I recently started working on a program in python which allows the user to conjugate any verb easily. To do this, I am using the urllib module to open the corresponding conjugations web page. For example, the verb "beber" would have the web page:
To open the page, I use the following python code:
source = urllib.urlopen("http://wwww.spanishdict.com/conjugate/beber").read()
This source does contain the information that I want to parse. But, when I make a BeautifulSoup object out of it like this:
soup = BeautifulSoup(source)
I appear to lose all the information I want to parse. The information lost when making the BeautifulSoup object usually looks something like this:
<tr>
<td class="verb-pronoun-row">
yo </td>
<td class="">
bebo </td>
<td class="">
bebí </td>
<td class="">
bebía </td>
<td class="">
bebería </td>
<td class="">
beberé </td>
</tr>
What am I doing wrong?
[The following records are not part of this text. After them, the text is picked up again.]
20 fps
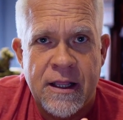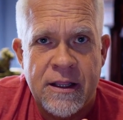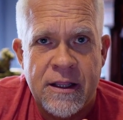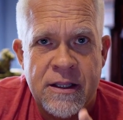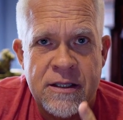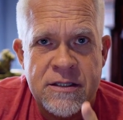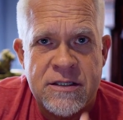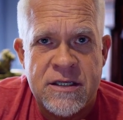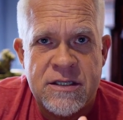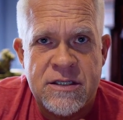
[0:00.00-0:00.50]

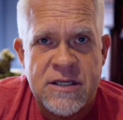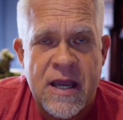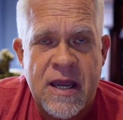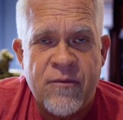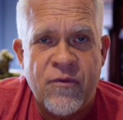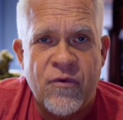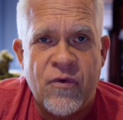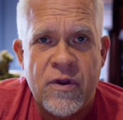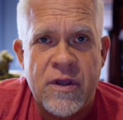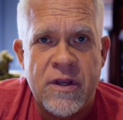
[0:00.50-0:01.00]
this is
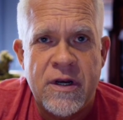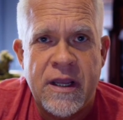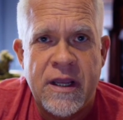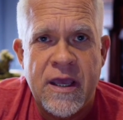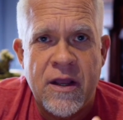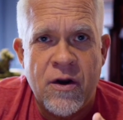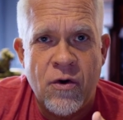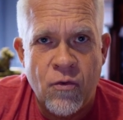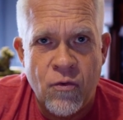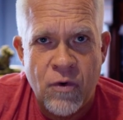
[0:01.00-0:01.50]
time for you to
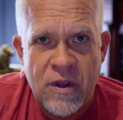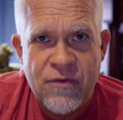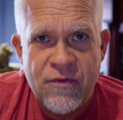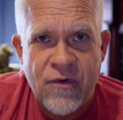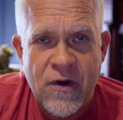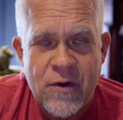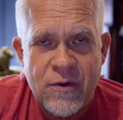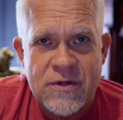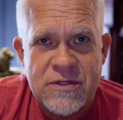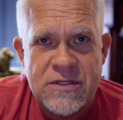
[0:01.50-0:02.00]
get a
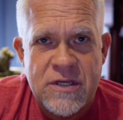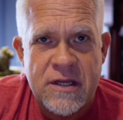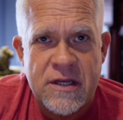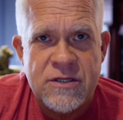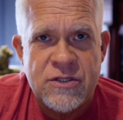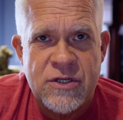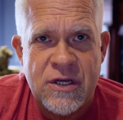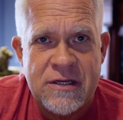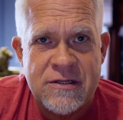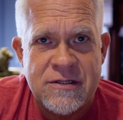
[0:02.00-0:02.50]
refocus
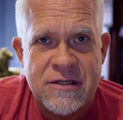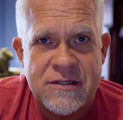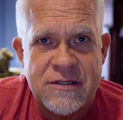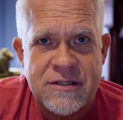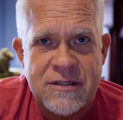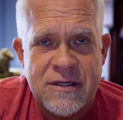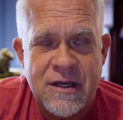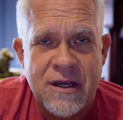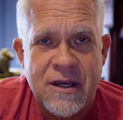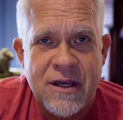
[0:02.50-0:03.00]
on
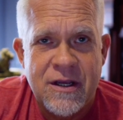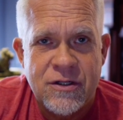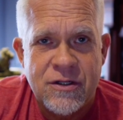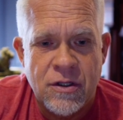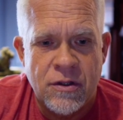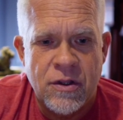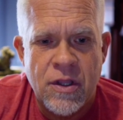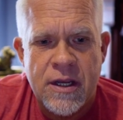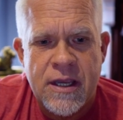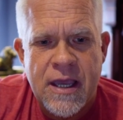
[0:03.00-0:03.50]
Jesus,
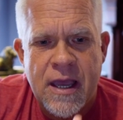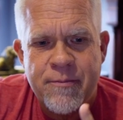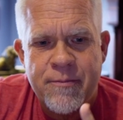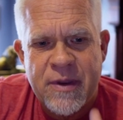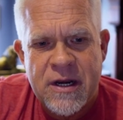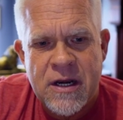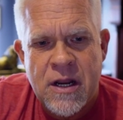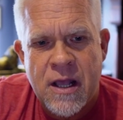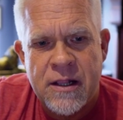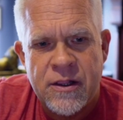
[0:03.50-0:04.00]
to look up
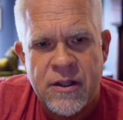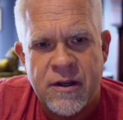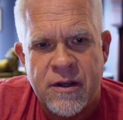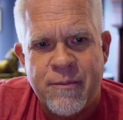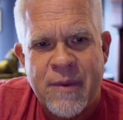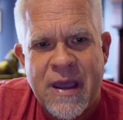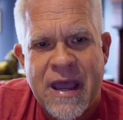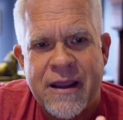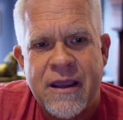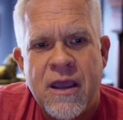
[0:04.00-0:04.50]
and not look
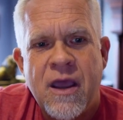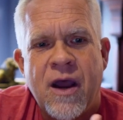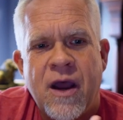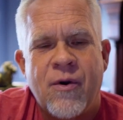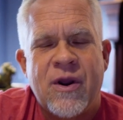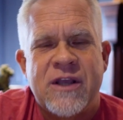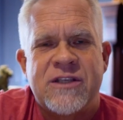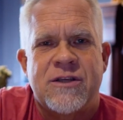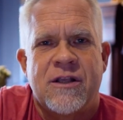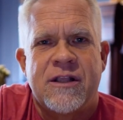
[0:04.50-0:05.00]
back.
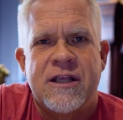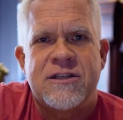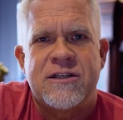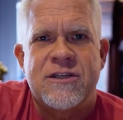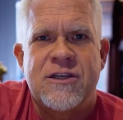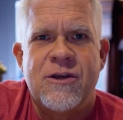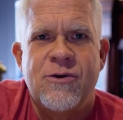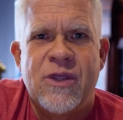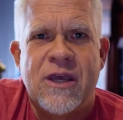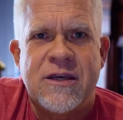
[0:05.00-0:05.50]
All right, so
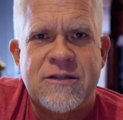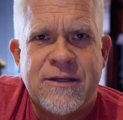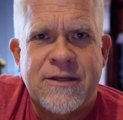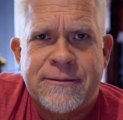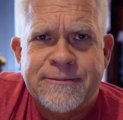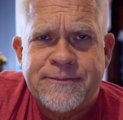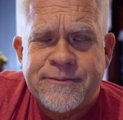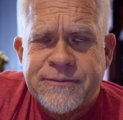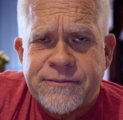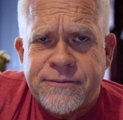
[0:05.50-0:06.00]
let's do this.
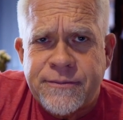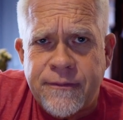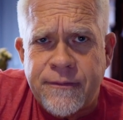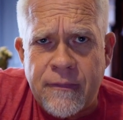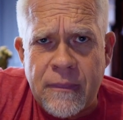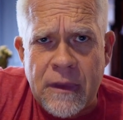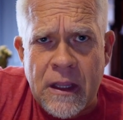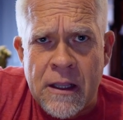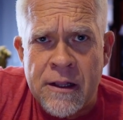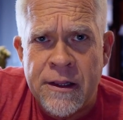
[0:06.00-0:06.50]

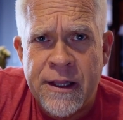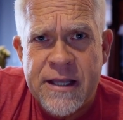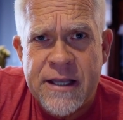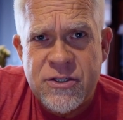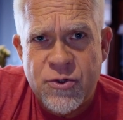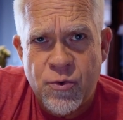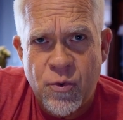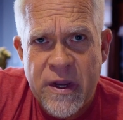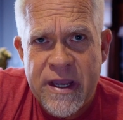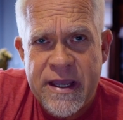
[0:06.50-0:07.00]

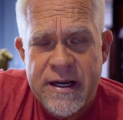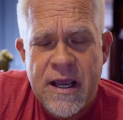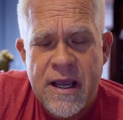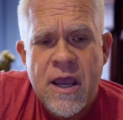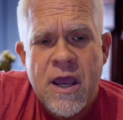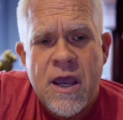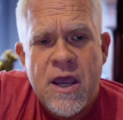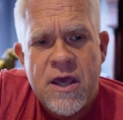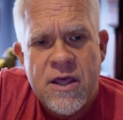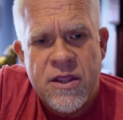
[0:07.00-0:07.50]
Let's read
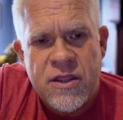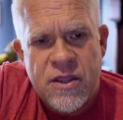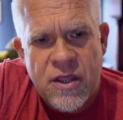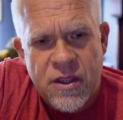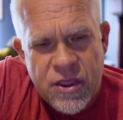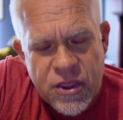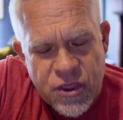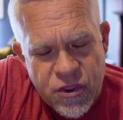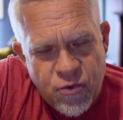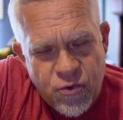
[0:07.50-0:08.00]
the
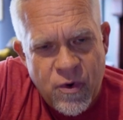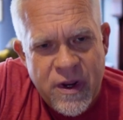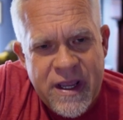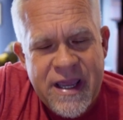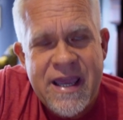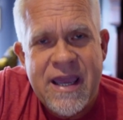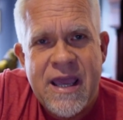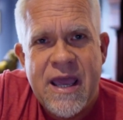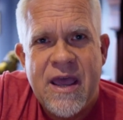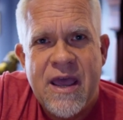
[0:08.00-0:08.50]

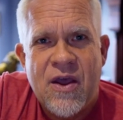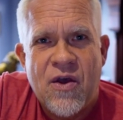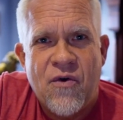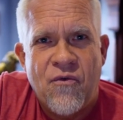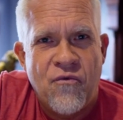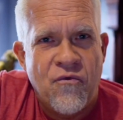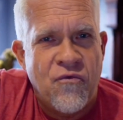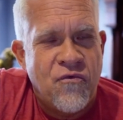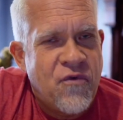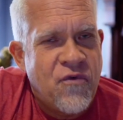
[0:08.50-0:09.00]
three
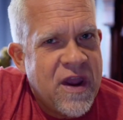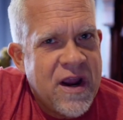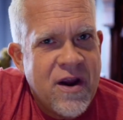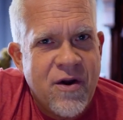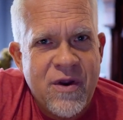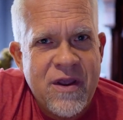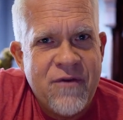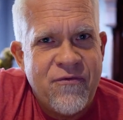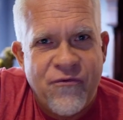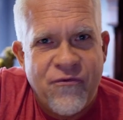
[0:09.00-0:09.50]

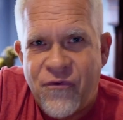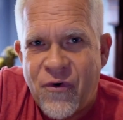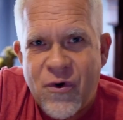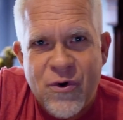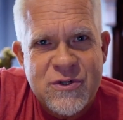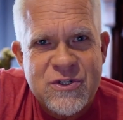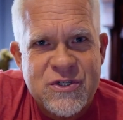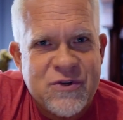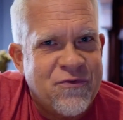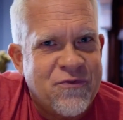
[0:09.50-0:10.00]
very
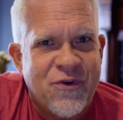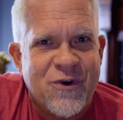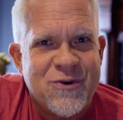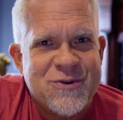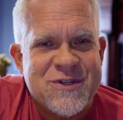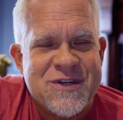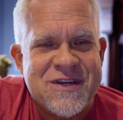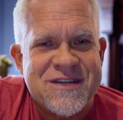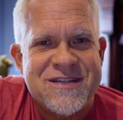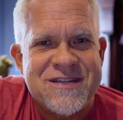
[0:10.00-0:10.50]
first
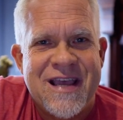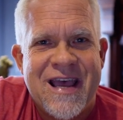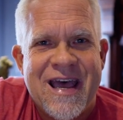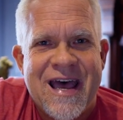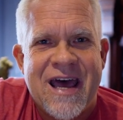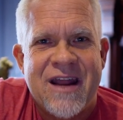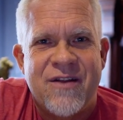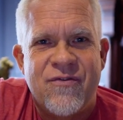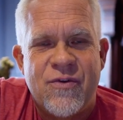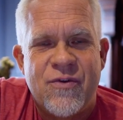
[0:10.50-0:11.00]
verses
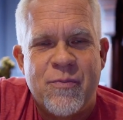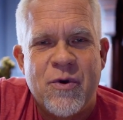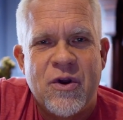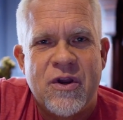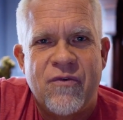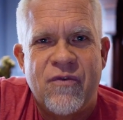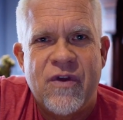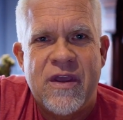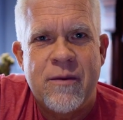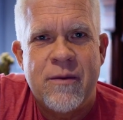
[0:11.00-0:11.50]
out of the
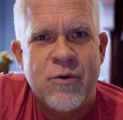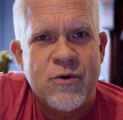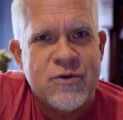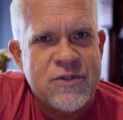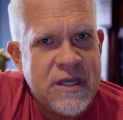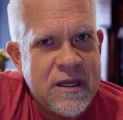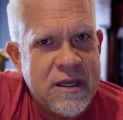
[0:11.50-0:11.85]
book of Hebrews.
I am no professional at Python or Web Parsing in general, so it may be a simple problem.
Here is my complete code (I used the "++++++" to differentiate the two):
import urllib
from bs4 import BeautifulSoup
source = urllib.urlopen("http://www.spanishdict.com/conjugate/beber").read()
soup = BeautifulSoup(source)
print source
print "+++++++++++++++++++++++++++++++++++++++++++++++++++++++++++++++"
print str(soup)